Editor's Picks
Bailout to Benefit Small Businesses
Cash-strapped consumers who are cutting back on spending? Check. Rising commodity costs? Check. Stratospheric energy prices? Check.
Small businesses have been hit with a triple whammy of challenges this year. Now comes what might be the biggest blow of all: traumatized credit markets.
It couldn't come at a worse time. Just when business owners are most in need of loans to help them survive slowing sales and rising prices, the meltdown of banks such as Lehman Brothers and Washington Mutual (STOCK QUOTE: WM) have made other institutions wary of lending to anyone, no matter how good their credit.
Enter the government's much-debated bailout plan. Throughout all the haggling in Washington, both political parties agree on the basic goal: buying up the nearly worthless mortgage-backed securities clogging the financial system.
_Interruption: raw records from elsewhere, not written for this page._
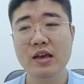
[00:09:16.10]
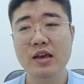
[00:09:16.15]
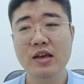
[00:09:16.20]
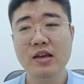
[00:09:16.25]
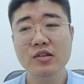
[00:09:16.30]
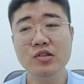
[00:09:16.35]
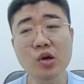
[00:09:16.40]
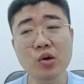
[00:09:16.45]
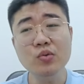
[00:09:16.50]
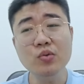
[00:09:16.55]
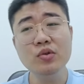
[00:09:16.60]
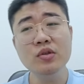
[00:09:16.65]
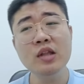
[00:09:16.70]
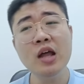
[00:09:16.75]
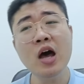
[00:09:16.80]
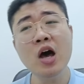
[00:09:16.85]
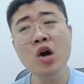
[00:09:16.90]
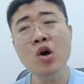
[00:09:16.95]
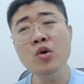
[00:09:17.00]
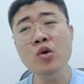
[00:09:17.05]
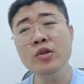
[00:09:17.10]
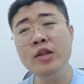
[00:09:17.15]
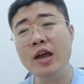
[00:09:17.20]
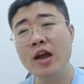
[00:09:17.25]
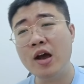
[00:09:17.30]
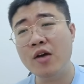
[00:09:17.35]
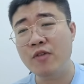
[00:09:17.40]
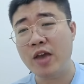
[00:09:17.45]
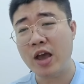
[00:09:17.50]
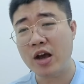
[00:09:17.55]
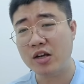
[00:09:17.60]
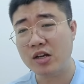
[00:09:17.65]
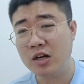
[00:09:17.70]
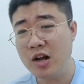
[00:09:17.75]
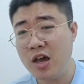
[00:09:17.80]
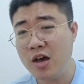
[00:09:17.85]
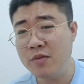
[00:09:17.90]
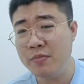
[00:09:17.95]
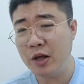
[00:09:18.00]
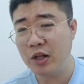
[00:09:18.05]
So now that we are
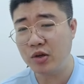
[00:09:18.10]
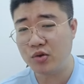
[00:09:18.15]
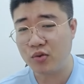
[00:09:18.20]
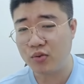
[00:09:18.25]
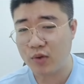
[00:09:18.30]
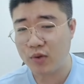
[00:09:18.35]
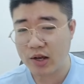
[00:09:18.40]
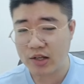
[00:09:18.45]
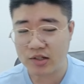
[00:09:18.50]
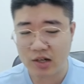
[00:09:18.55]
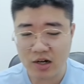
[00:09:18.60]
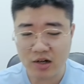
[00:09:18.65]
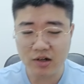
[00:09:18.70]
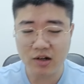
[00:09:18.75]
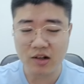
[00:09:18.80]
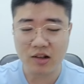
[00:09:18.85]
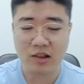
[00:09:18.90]
clear about the question,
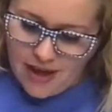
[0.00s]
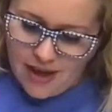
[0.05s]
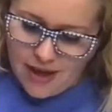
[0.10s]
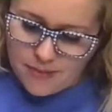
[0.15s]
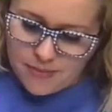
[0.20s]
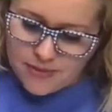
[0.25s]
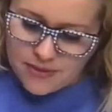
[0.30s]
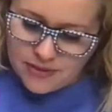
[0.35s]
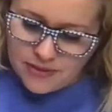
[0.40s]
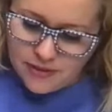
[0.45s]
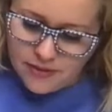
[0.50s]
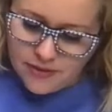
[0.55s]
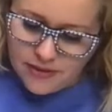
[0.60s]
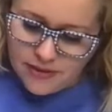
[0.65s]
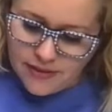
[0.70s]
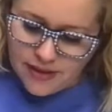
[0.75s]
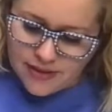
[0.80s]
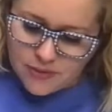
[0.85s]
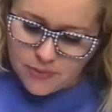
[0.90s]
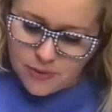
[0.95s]
Absolutely.
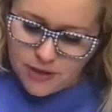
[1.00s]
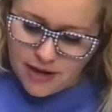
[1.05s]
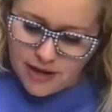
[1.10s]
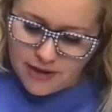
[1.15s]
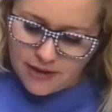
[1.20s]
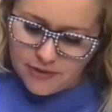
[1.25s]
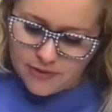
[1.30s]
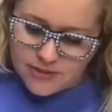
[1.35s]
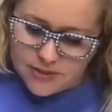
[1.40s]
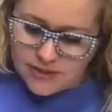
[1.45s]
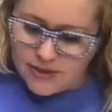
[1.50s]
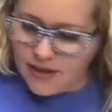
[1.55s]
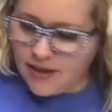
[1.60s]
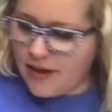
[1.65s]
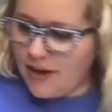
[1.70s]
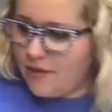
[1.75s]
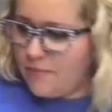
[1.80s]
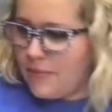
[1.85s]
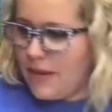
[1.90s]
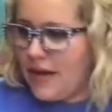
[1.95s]
That's what I use to cut
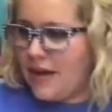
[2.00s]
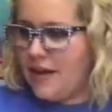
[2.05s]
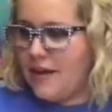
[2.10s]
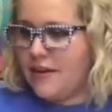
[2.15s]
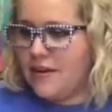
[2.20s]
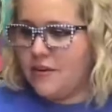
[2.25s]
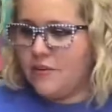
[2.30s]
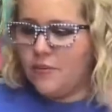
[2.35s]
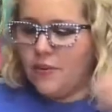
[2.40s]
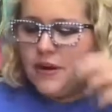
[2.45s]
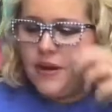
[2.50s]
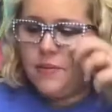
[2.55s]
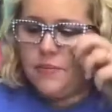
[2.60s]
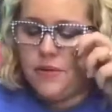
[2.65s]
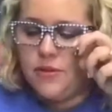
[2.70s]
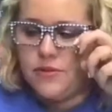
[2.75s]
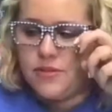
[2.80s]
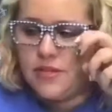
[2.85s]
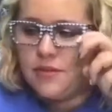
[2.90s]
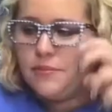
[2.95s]
out mine when I'm
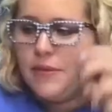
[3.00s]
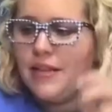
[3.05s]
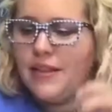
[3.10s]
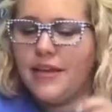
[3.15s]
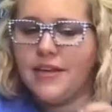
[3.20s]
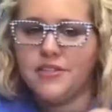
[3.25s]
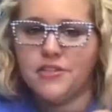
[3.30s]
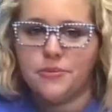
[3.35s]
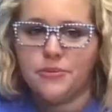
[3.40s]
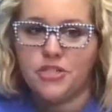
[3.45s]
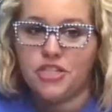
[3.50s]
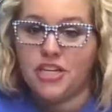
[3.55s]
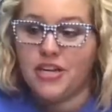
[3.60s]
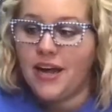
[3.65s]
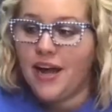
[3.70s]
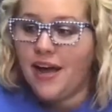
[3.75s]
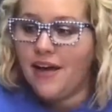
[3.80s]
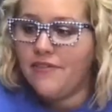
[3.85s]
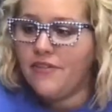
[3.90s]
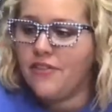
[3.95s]
using my laser machine. I
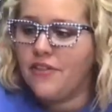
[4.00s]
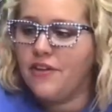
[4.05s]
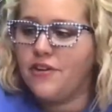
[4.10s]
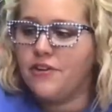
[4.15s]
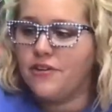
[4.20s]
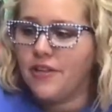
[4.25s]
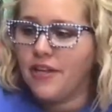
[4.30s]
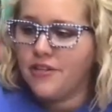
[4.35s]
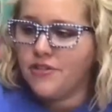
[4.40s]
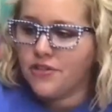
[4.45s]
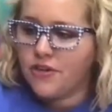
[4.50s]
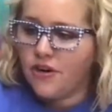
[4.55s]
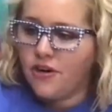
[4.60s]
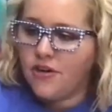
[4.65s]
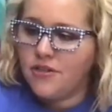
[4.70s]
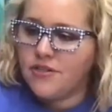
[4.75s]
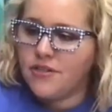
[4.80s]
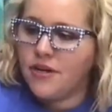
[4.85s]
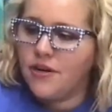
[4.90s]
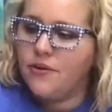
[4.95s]
have a Thunder Laser
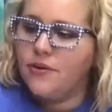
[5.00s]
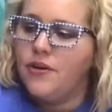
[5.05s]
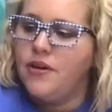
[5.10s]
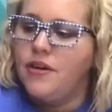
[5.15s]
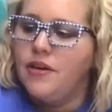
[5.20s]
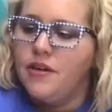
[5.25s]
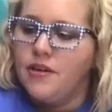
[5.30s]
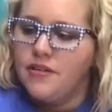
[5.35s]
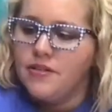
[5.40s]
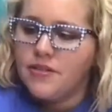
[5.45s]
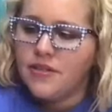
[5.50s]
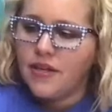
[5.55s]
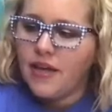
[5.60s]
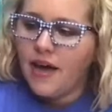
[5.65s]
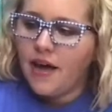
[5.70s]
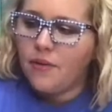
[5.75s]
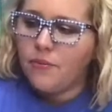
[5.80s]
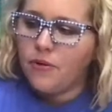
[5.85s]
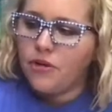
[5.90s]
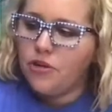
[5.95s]
also. So,
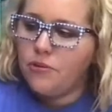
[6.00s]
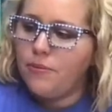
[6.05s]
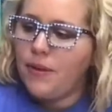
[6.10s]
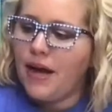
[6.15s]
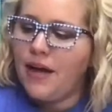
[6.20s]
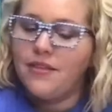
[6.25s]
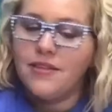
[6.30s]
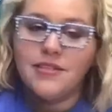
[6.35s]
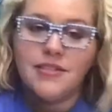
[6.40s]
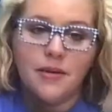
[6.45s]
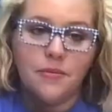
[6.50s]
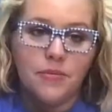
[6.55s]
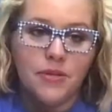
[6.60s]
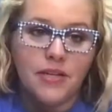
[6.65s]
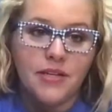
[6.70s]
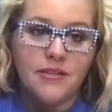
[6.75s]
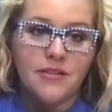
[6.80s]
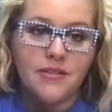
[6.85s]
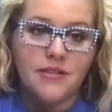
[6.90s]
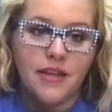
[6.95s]
yeah, when you buy the
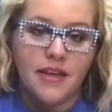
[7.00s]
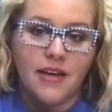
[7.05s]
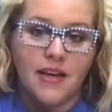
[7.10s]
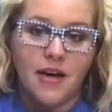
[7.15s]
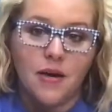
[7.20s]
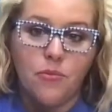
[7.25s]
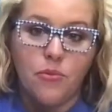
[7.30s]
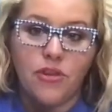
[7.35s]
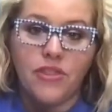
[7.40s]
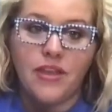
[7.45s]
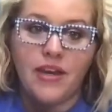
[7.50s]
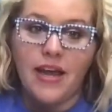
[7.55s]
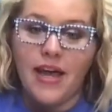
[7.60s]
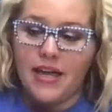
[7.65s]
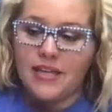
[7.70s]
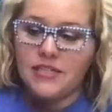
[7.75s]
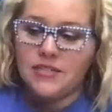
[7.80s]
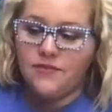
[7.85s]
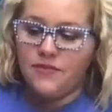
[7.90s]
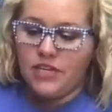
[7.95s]
templates, they come with an
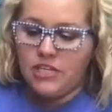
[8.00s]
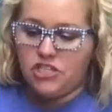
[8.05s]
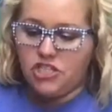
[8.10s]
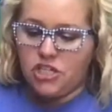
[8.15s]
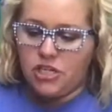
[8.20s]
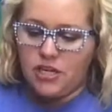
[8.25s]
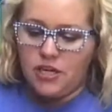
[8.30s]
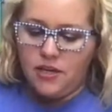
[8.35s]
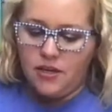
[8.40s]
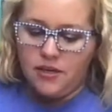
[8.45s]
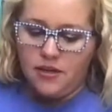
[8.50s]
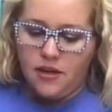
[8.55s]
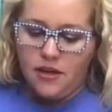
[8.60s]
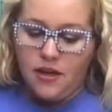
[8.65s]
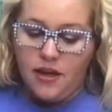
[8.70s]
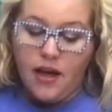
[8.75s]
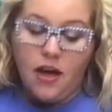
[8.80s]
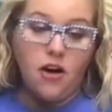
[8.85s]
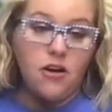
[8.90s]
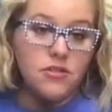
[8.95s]
SVG.
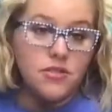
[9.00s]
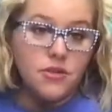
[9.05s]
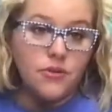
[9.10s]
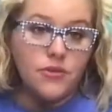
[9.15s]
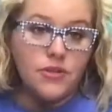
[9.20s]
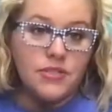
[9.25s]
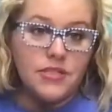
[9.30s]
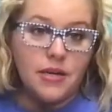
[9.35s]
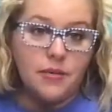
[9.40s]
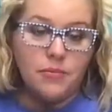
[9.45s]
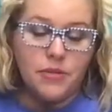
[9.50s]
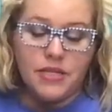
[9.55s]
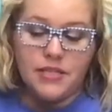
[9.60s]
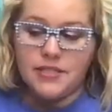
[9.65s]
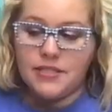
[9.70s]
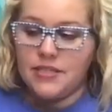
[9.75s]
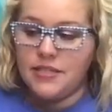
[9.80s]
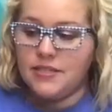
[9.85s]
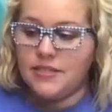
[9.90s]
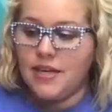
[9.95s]
Also, the templates
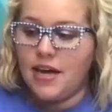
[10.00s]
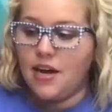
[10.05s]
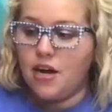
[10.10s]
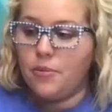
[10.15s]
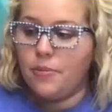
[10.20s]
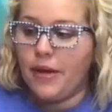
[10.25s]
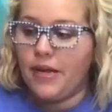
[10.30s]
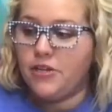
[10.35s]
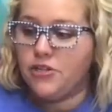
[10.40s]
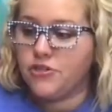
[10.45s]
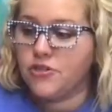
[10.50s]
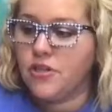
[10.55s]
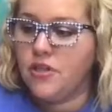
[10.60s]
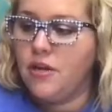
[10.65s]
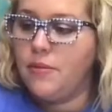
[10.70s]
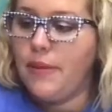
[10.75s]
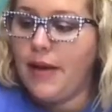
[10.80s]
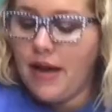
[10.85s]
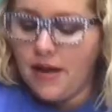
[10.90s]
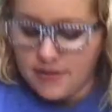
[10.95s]
inside our Painters
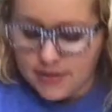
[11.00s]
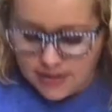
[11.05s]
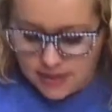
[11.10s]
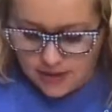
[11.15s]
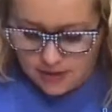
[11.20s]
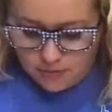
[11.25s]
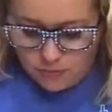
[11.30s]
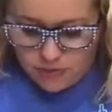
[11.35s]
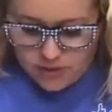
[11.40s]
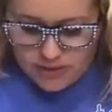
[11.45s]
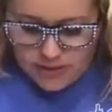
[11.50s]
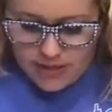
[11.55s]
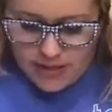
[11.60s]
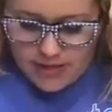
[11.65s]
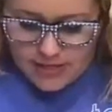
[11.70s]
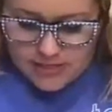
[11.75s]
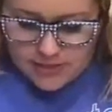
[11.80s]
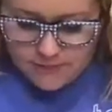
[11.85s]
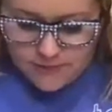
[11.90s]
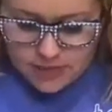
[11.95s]
Clubhouse come with the
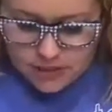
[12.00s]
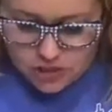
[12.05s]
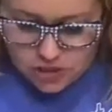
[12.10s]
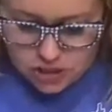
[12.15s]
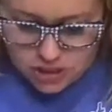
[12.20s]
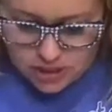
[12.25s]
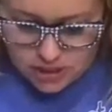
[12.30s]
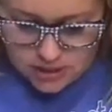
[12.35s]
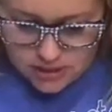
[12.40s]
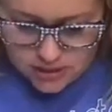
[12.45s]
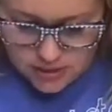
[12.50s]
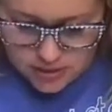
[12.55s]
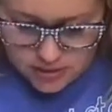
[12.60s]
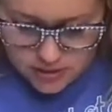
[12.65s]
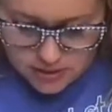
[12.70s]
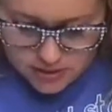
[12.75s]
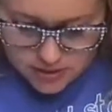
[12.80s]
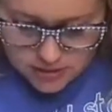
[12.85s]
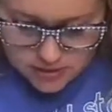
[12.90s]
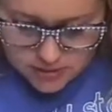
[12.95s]
SVG.
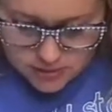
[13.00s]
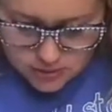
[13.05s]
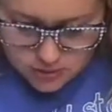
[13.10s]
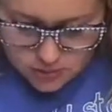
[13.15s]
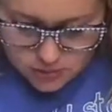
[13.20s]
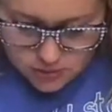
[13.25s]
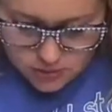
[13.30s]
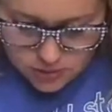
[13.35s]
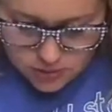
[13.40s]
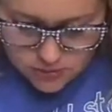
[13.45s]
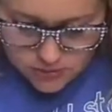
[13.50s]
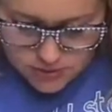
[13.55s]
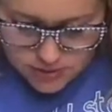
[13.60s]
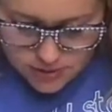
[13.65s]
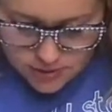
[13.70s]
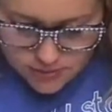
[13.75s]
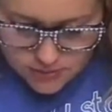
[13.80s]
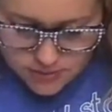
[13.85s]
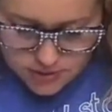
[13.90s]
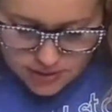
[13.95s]
So, you can use
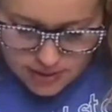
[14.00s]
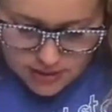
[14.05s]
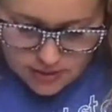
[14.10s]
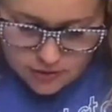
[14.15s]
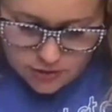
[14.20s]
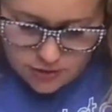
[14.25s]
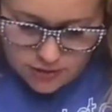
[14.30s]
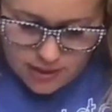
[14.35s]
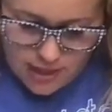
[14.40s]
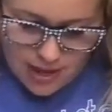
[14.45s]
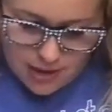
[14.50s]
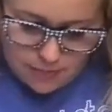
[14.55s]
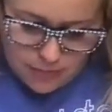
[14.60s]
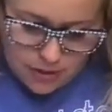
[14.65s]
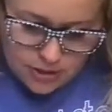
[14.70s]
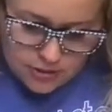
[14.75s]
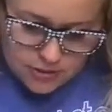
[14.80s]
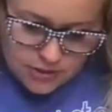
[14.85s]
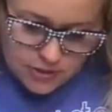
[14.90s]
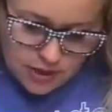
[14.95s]
those in your
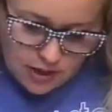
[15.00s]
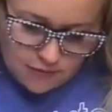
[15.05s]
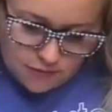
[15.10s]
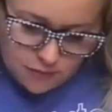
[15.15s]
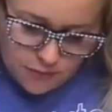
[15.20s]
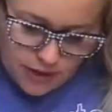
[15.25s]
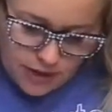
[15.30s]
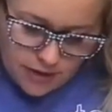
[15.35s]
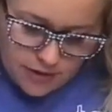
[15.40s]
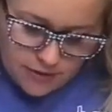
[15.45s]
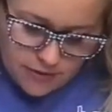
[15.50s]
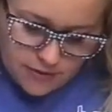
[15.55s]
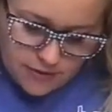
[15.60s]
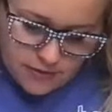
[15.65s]
Lightburn software.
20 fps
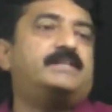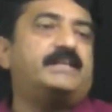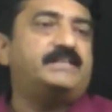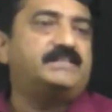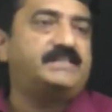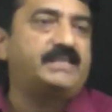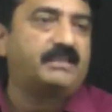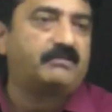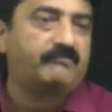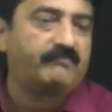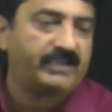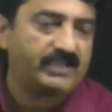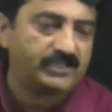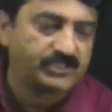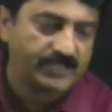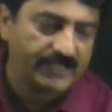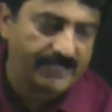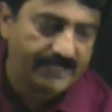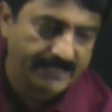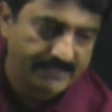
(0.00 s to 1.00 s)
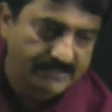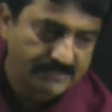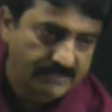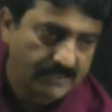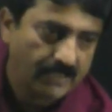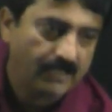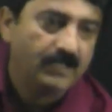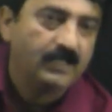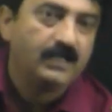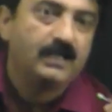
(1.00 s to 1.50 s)
these equations.
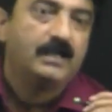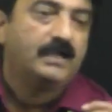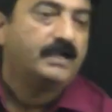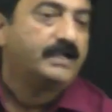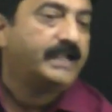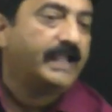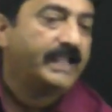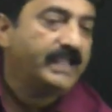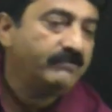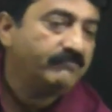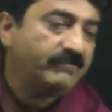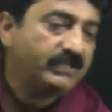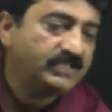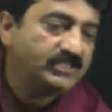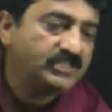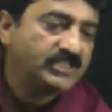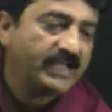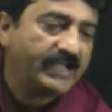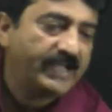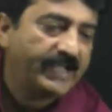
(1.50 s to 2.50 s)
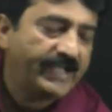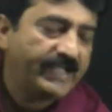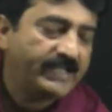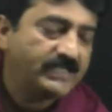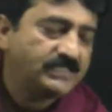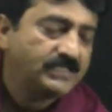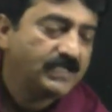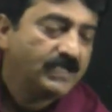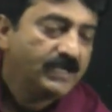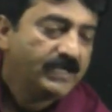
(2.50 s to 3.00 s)

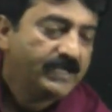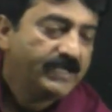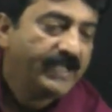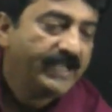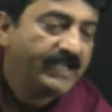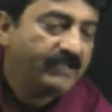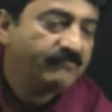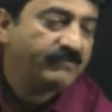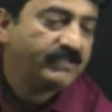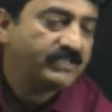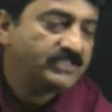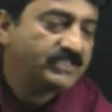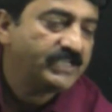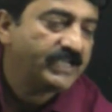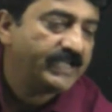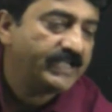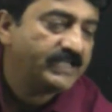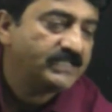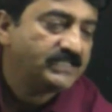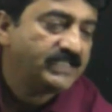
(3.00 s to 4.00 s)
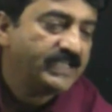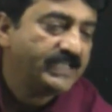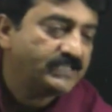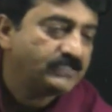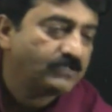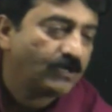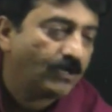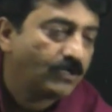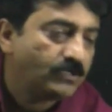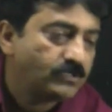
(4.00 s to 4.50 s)
Divergence
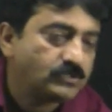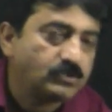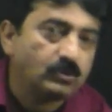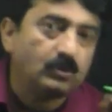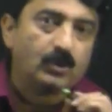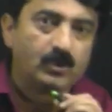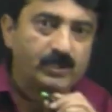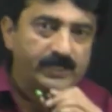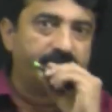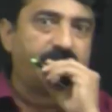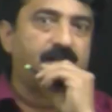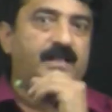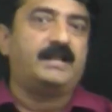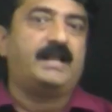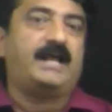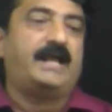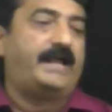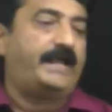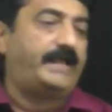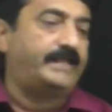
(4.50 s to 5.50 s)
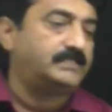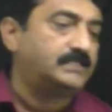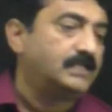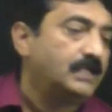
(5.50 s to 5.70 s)
is also written as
The big question: Will it help small businesses?
According to an August survey by the National Small Business Association, two-thirds of its members said they had been affected by the credit crunch, up from 55%in February. Nearly a third of the small-business owners surveyed said terms on their outstanding bank loans had become less favorable in the past year.
The Discover Small Business Watch, a monthly survey of 1,000 small-business owners commissioned by the business-card unit of Discover, recently found that 73% think economic conditions in the U.S. are getting worse. Almost three-quarters of those who had sought loans said it's gotten harder to borrow money.
Even banks that aren't turning over their books to government regulators have gotten jittery. This week, the rate that banks charge one another for short-term loans (the Libor, or London interbank offered rate) shot to its highest level ever. That means banks are holding off on lending to one another -- and, therefore, less willing to lend to businesses and homeowners.